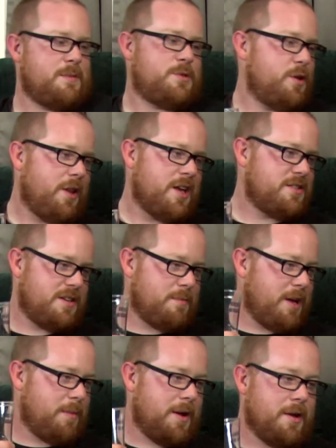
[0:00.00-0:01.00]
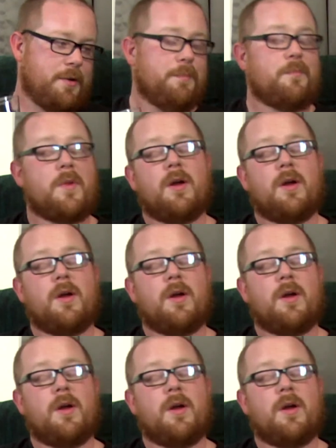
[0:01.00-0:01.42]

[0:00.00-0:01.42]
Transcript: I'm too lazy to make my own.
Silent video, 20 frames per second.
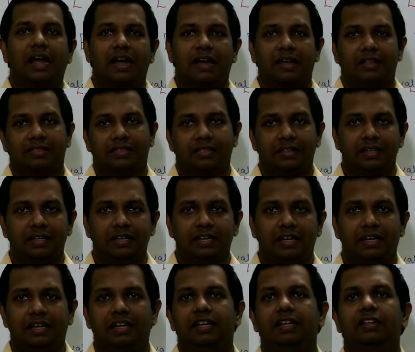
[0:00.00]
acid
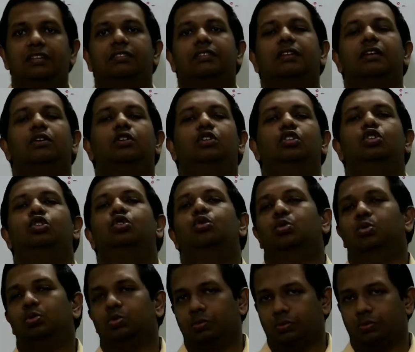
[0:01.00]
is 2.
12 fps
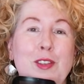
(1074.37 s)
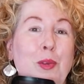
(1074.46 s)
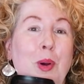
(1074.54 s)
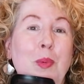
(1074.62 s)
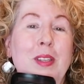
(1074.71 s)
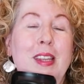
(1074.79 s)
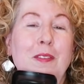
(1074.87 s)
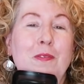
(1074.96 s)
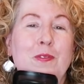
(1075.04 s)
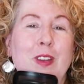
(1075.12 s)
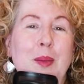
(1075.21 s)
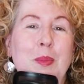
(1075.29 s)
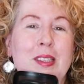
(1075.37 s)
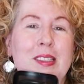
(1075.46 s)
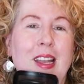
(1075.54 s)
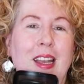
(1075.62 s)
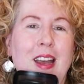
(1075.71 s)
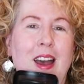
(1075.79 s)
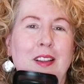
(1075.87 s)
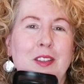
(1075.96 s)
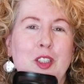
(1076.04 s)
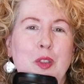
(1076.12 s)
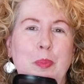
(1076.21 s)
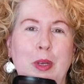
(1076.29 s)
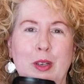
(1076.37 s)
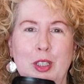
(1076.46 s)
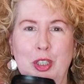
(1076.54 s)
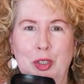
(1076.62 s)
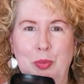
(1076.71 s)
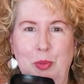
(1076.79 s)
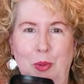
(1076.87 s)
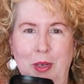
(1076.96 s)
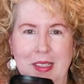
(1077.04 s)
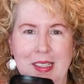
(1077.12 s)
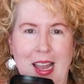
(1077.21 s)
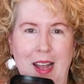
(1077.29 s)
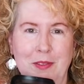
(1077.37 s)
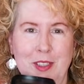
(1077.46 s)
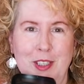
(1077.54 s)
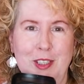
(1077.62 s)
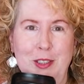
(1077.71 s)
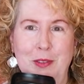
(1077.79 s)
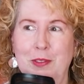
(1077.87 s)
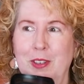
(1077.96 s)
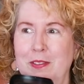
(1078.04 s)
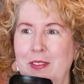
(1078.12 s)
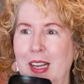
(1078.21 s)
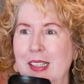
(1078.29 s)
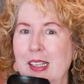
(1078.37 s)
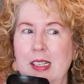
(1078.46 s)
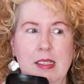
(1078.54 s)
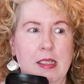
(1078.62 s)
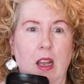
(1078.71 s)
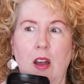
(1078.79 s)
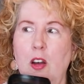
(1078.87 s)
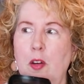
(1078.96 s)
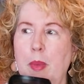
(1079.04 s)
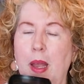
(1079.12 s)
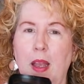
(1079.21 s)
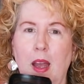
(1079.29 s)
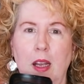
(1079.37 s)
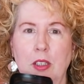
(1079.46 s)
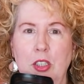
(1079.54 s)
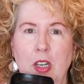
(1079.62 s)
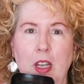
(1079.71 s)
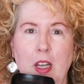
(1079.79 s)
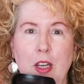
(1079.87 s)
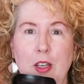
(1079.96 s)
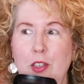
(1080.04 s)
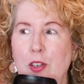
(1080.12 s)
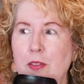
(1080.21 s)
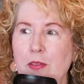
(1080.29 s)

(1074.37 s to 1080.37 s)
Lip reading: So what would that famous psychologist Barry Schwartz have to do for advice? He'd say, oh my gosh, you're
=-=-=-=-=
Your goal - In the answer, include exactly the lines from the top of the entries through the line containing "(1076.71 s)", and nothing else, not even the pictures.

Exercise output -
[0:00.00-0:01.00]
[0:01.00-0:01.42]

[0:00.00-0:01.42]
Transcript: I'm too lazy to make my own.
Silent video, 20 frames per second.
[0:00.00]
acid
[0:01.00]
is 2.
12 fps
(1074.37 s)
(1074.46 s)
(1074.54 s)
(1074.62 s)
(1074.71 s)
(1074.79 s)
(1074.87 s)
(1074.96 s)
(1075.04 s)
(1075.12 s)
(1075.21 s)
(1075.29 s)
(1075.37 s)
(1075.46 s)
(1075.54 s)
(1075.62 s)
(1075.71 s)
(1075.79 s)
(1075.87 s)
(1075.96 s)
(1076.04 s)
(1076.12 s)
(1076.21 s)
(1076.29 s)
(1076.37 s)
(1076.46 s)
(1076.54 s)
(1076.62 s)
(1076.71 s)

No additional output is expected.